_What you have to do_. Nothing but the lines below from the one holding "Video frames at" up to and including the one holding "[9:15.57-9:18.97]" should be copied, exactly and without pictures.

--- Data records Enclosed Below ---

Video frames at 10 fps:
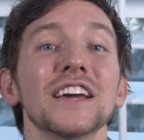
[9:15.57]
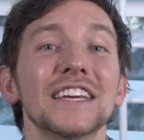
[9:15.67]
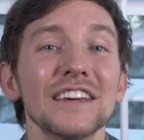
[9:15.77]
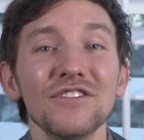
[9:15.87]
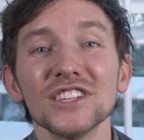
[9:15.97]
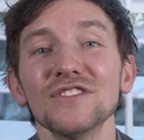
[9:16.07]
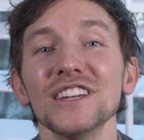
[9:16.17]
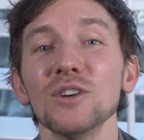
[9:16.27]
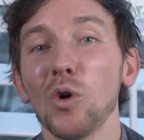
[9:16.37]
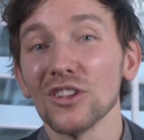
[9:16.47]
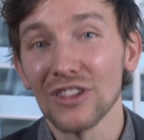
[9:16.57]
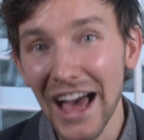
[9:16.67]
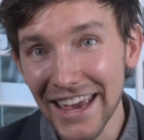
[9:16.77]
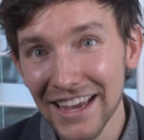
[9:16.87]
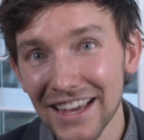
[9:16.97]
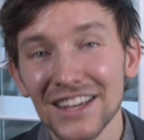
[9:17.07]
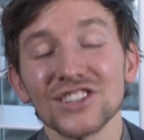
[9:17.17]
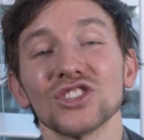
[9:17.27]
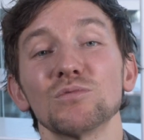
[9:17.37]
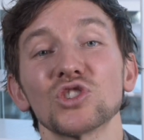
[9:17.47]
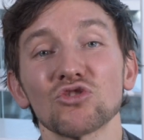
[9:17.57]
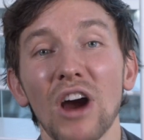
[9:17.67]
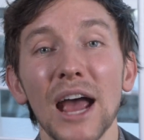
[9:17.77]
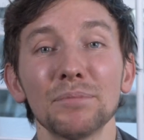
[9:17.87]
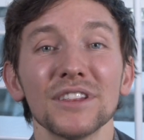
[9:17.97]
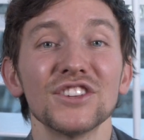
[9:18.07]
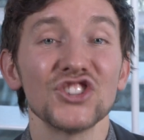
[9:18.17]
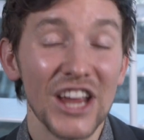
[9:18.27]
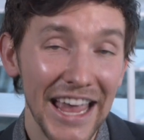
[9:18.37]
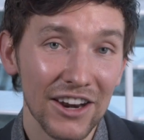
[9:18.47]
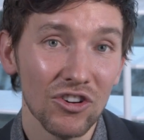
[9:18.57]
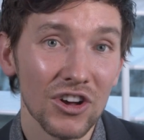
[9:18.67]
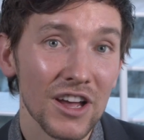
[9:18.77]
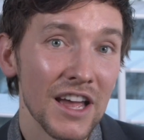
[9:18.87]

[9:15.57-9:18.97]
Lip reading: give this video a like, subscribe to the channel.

--- End of Enclosed Data records ---
--- Data records Enclosed Below ---

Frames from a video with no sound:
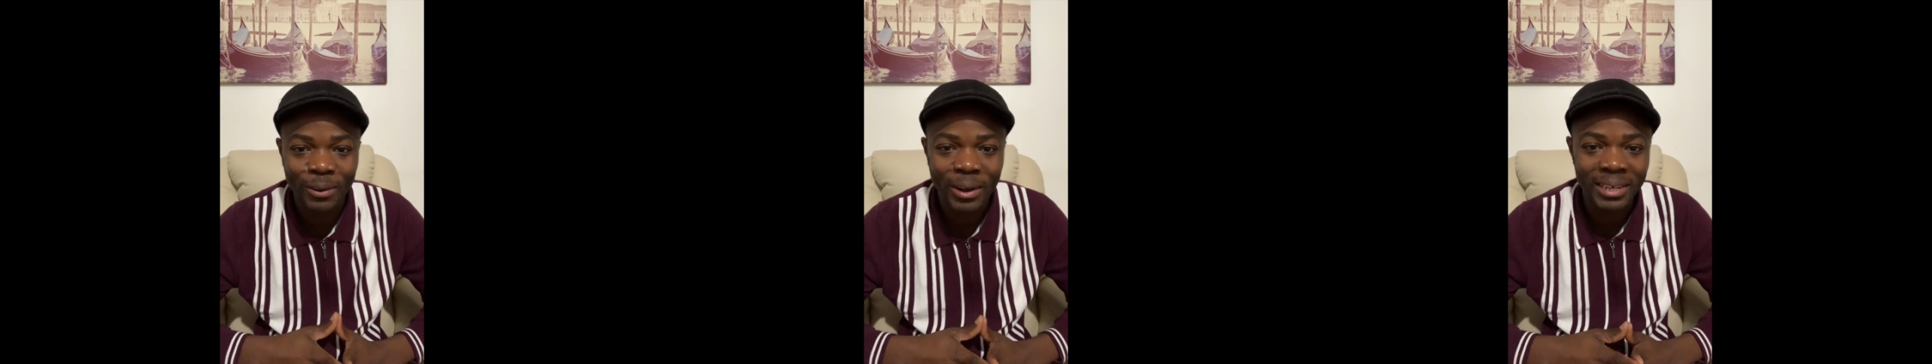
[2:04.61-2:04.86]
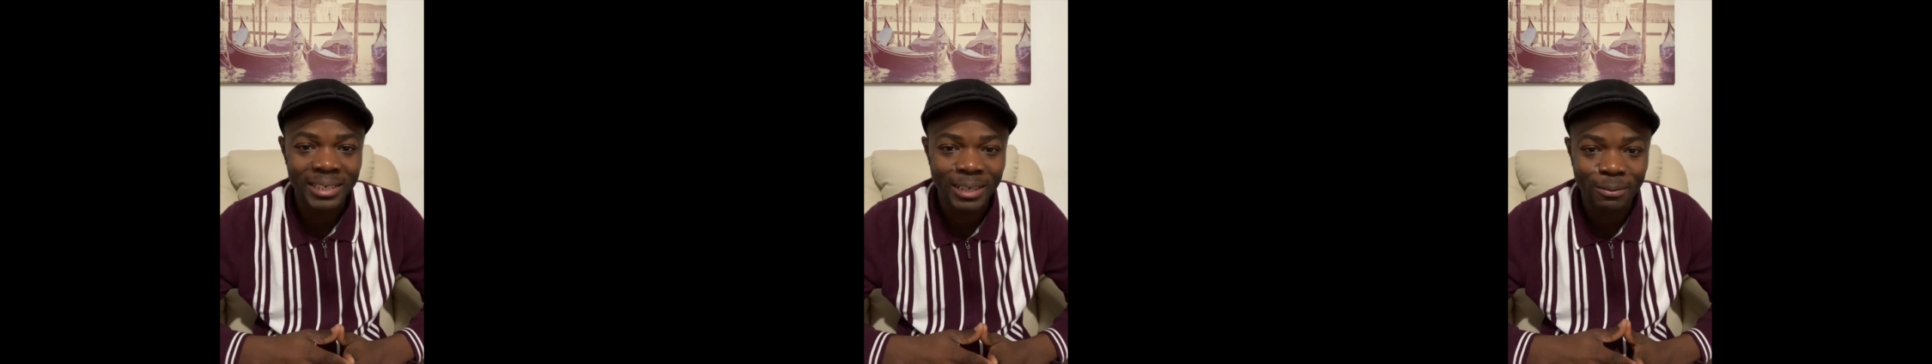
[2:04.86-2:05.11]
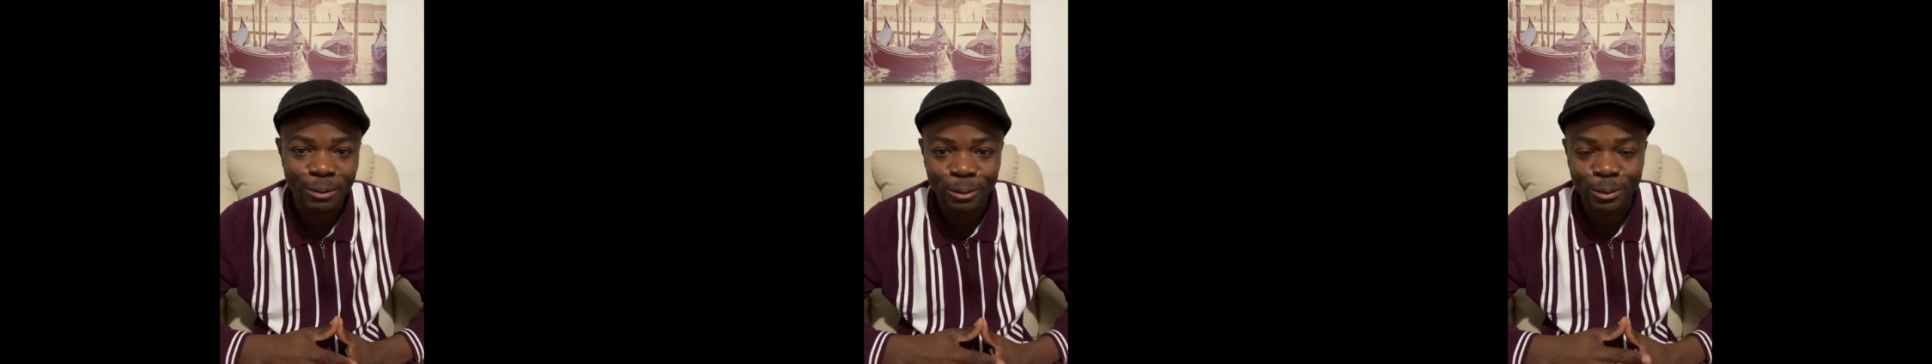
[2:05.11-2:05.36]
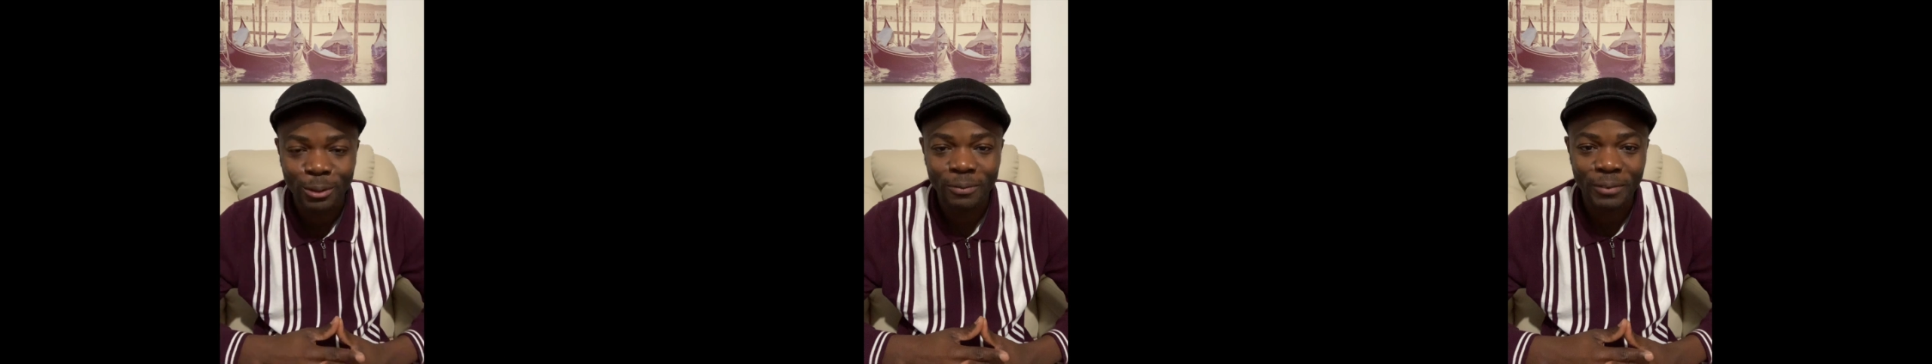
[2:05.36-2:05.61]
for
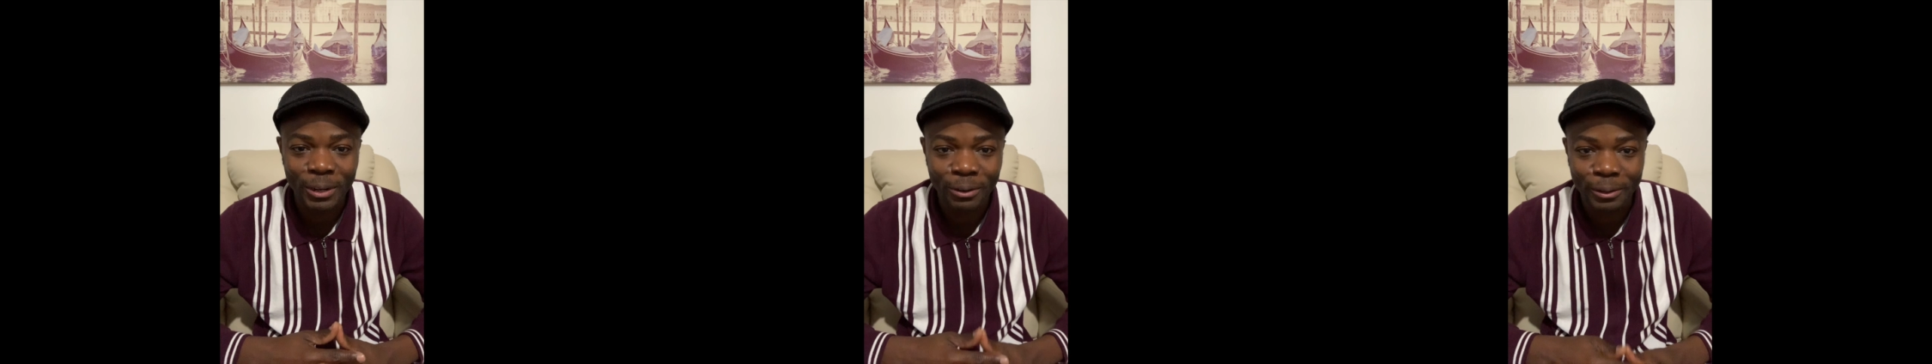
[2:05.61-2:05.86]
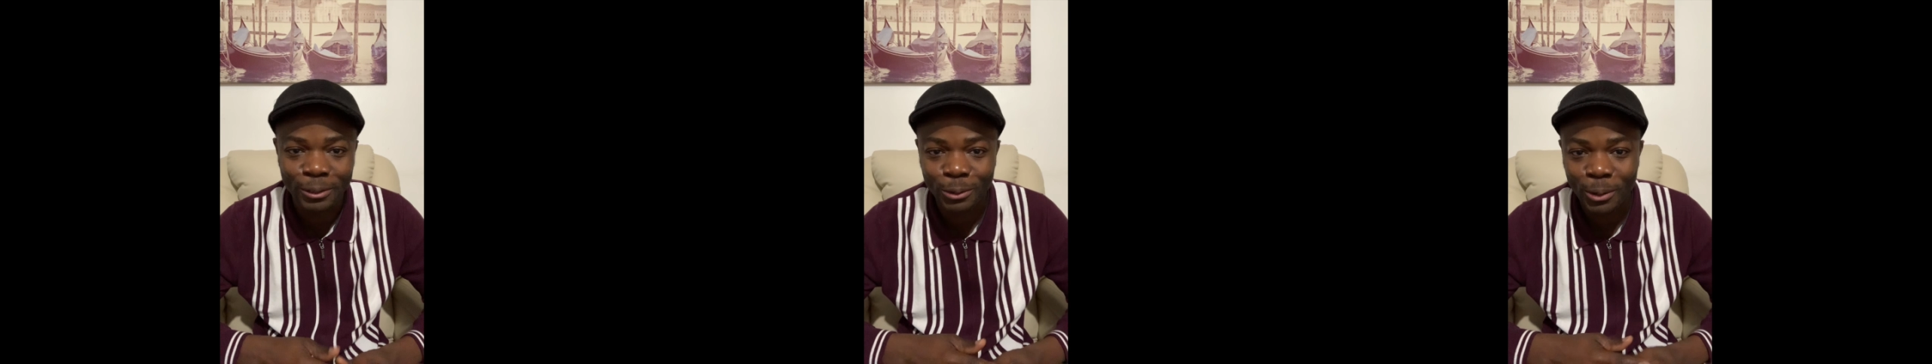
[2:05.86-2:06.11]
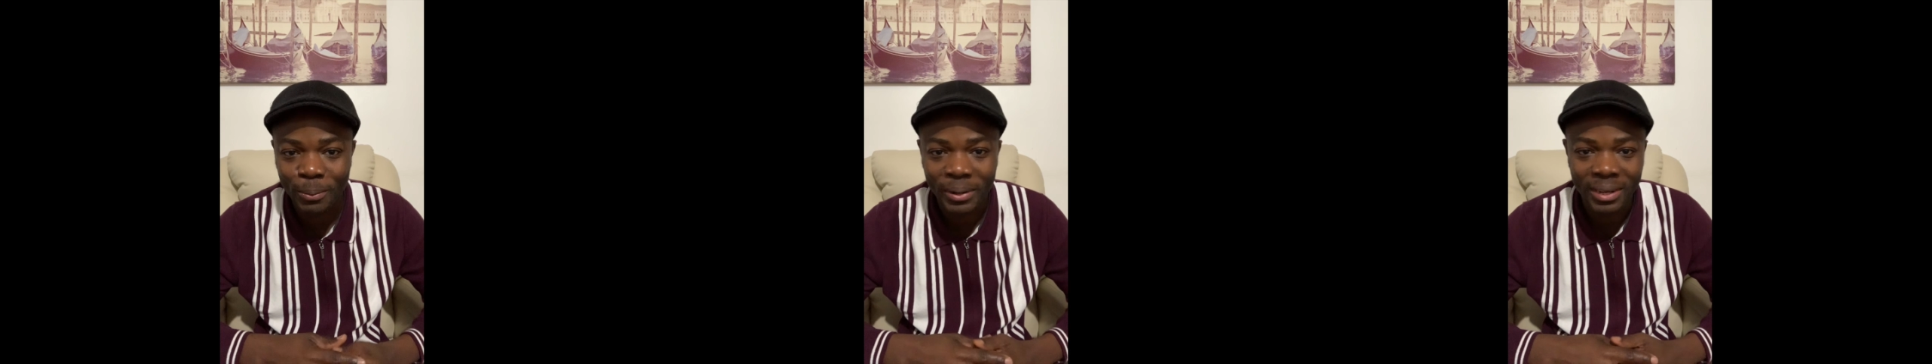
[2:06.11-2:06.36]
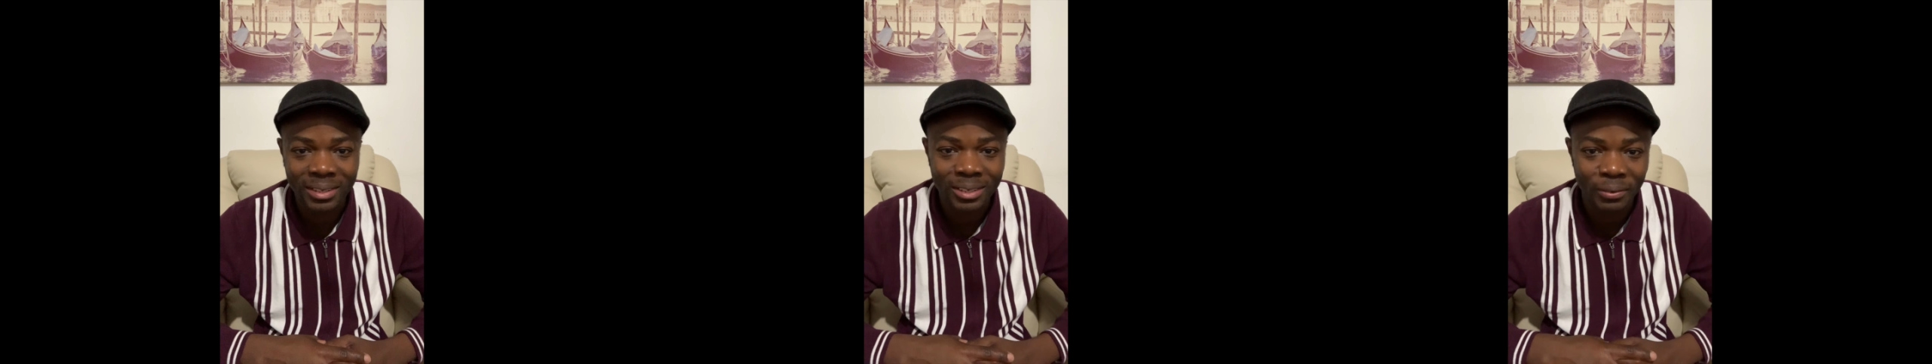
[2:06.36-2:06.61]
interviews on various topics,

--- End of Enclosed Data records ---

_Output for this exercise_.
Video frames at 10 fps:
[9:15.57]
[9:15.67]
[9:15.77]
[9:15.87]
[9:15.97]
[9:16.07]
[9:16.17]
[9:16.27]
[9:16.37]
[9:16.47]
[9:16.57]
[9:16.67]
[9:16.77]
[9:16.87]
[9:16.97]
[9:17.07]
[9:17.17]
[9:17.27]
[9:17.37]
[9:17.47]
[9:17.57]
[9:17.67]
[9:17.77]
[9:17.87]
[9:17.97]
[9:18.07]
[9:18.17]
[9:18.27]
[9:18.37]
[9:18.47]
[9:18.57]
[9:18.67]
[9:18.77]
[9:18.87]

[9:15.57-9:18.97]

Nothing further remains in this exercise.